Comedy: Looking Back At Bruce

If a comic gets onstage and tells his audience "I am not a comedian," he'd better say something important--or really damn funny. Lenny Bruce--the hepcat who took his act from L.A. strip clubs to Carnegie Hall, redefining stand-up in the process--did both. Now, nearly 40 years after a fatal drug overdose, a dizzyingly complete six-CD collection of his trailblazing routines has been released.

"Lenny Bruce: Let the Buyer Beware" spans his career from his promising first performance in 1948 to the ravings of a haunted, hunted man the day before his death in 1966. The warts-and-all portrait includes hours of previously unreleased material and chronicles Bruce as he tilts against hypocrisy ("Censorship on the Steve Allen Show"), racism ("How to Relax Your Colored Friends at Parties") and religion ("Religions, Inc.").

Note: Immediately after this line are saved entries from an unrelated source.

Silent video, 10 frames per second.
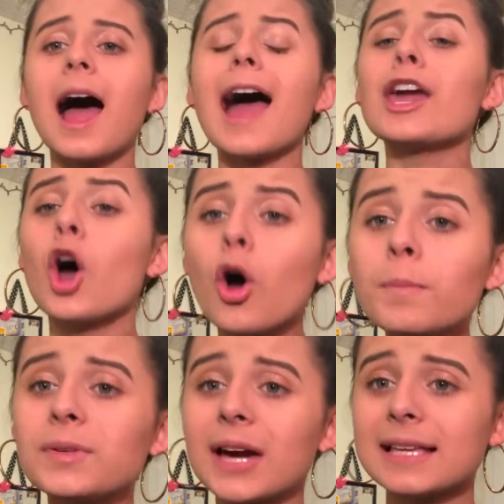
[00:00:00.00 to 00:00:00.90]
I
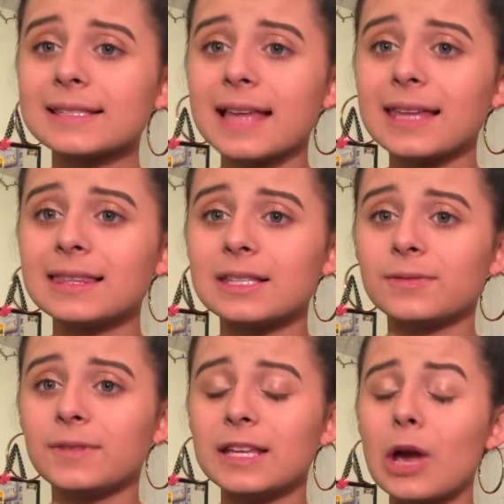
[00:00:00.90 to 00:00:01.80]
hope you guys liked this
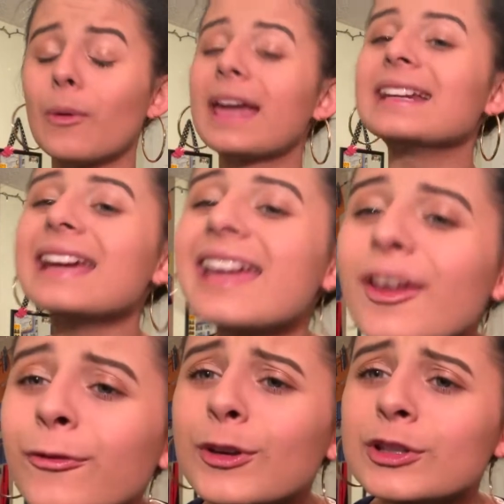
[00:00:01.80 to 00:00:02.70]
video, and
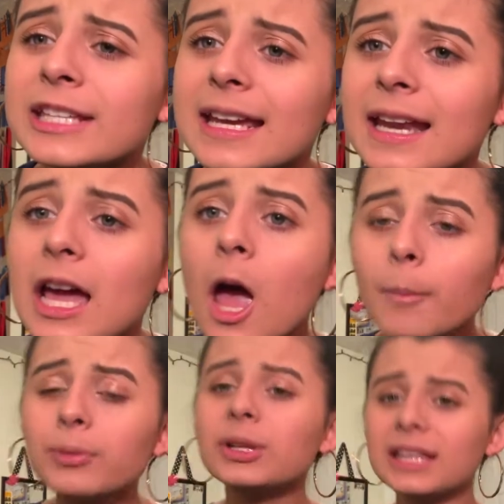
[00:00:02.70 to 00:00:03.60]
if you did,
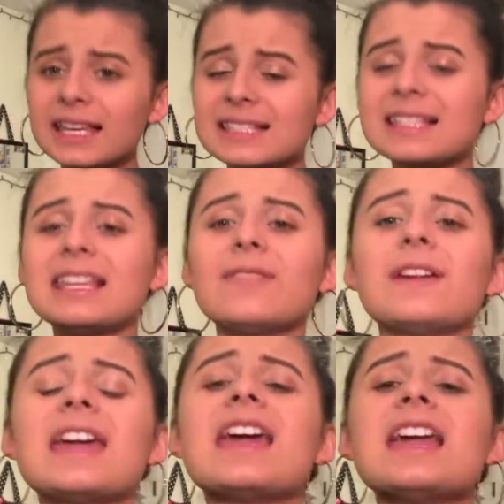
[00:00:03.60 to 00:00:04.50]
please give
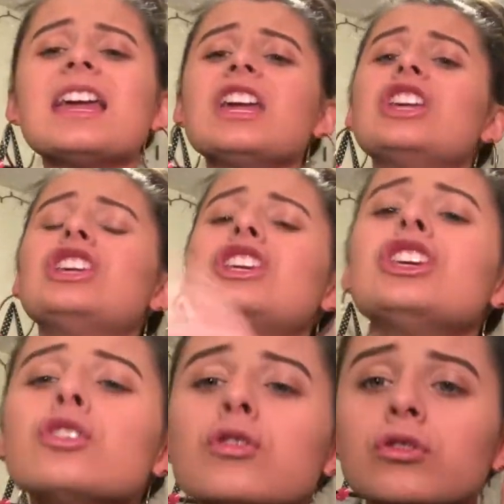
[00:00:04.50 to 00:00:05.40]
it a
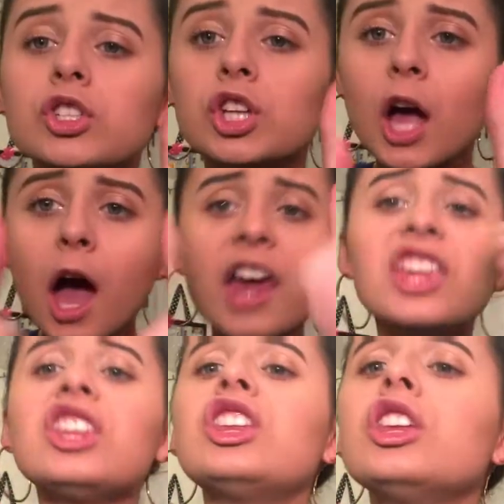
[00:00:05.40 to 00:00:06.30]
huge,
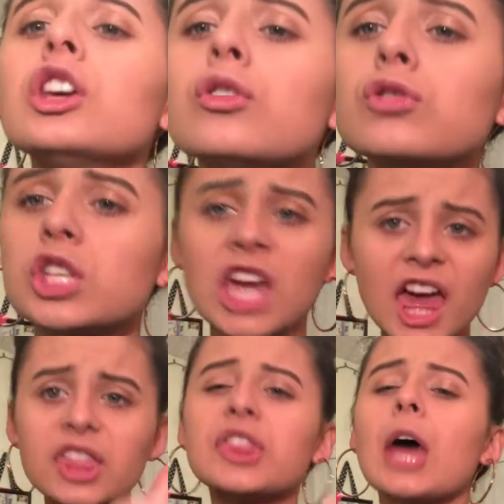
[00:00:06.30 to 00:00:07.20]
huge
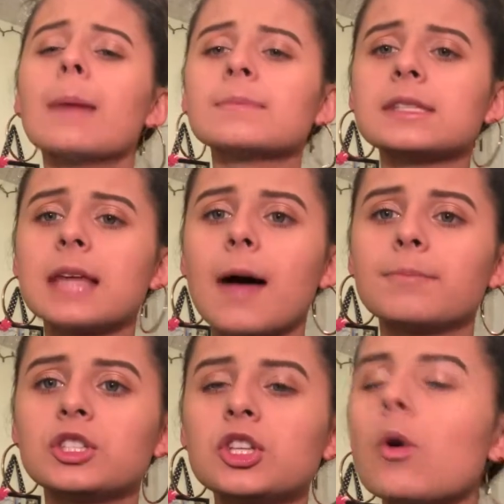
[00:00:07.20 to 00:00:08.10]
thumbs
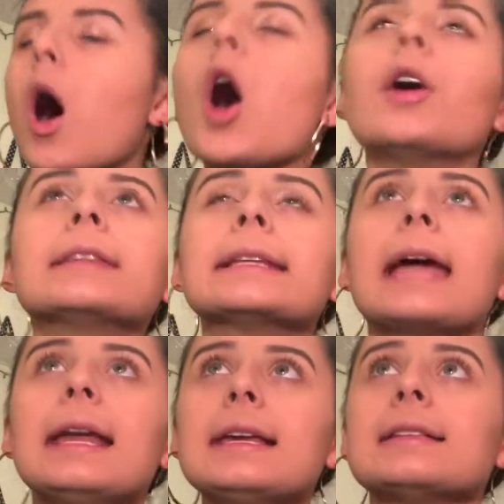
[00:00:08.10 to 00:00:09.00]
up to all the
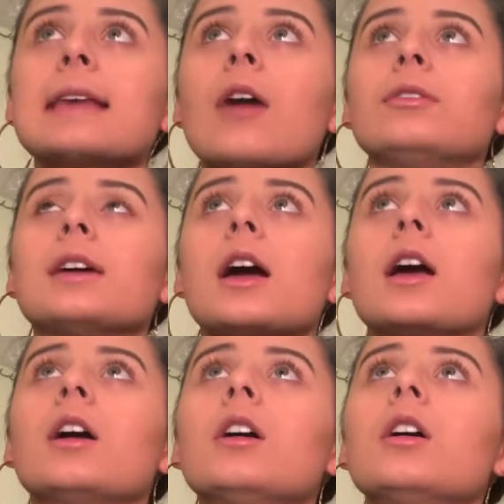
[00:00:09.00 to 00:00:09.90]
ladies out
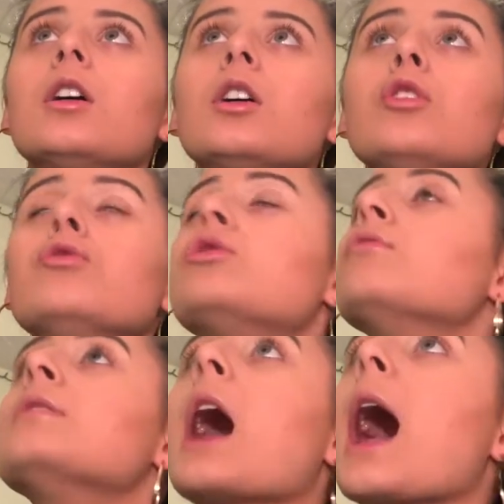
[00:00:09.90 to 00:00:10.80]
there who
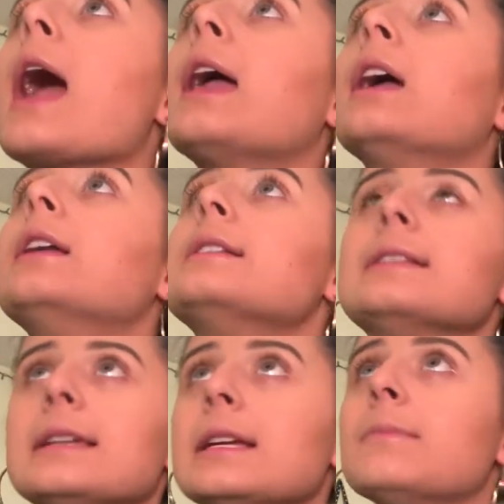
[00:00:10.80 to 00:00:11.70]
do not
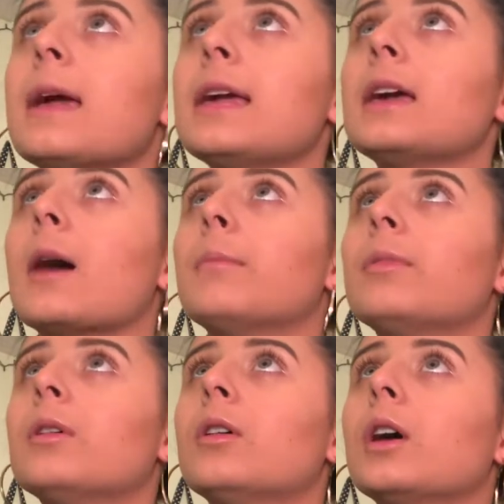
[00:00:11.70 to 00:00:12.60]
need makeup,
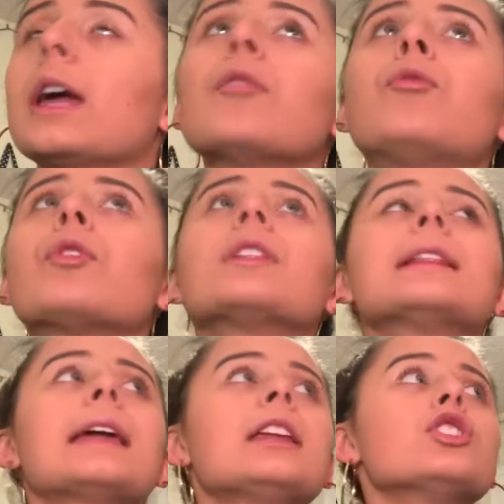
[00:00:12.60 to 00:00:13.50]
and for the
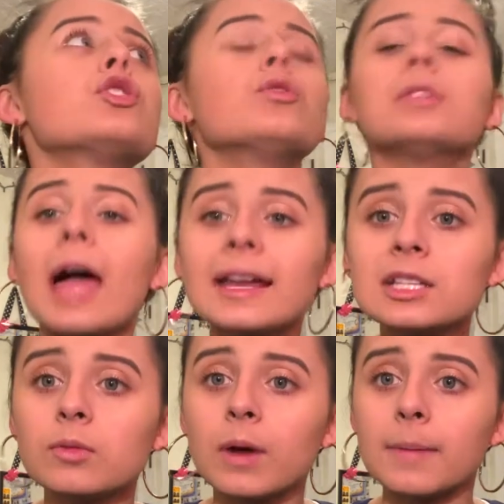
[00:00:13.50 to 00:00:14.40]
ladies who like
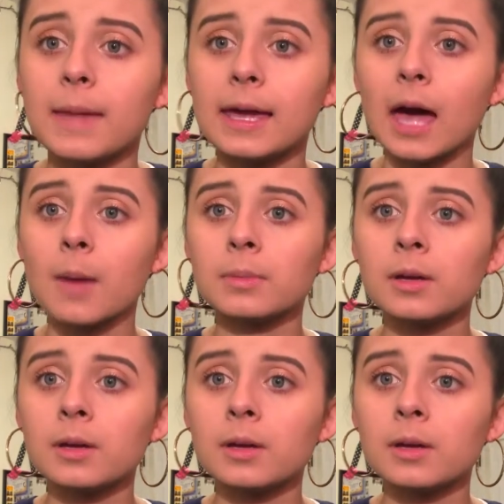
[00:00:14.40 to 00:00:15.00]
to wear makeup,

Bruce was a fan of four-letter words, and he went after sacred cows--practically the entire herd. From the pope to Jackie Kennedy, no one was safe. Without him there probably would have been no Richard Pryor, George Carlin or Howard Stern. (Last year Bruce was finally pardoned by the state of New York for a 1964 obscenity conviction.) With him, the denunciation of the president by the Dixie Chicks' Natalie Maines last year--which made the band music-industry pariahs--seems relatively toothless. Bill Maher, who invited controversy of his own by criticizing the government after 9/11, credits Bruce. "One generation plants the trees, another gets the shade," Maher tells NEWSWEEK. "He's definitely the guy who planted the trees."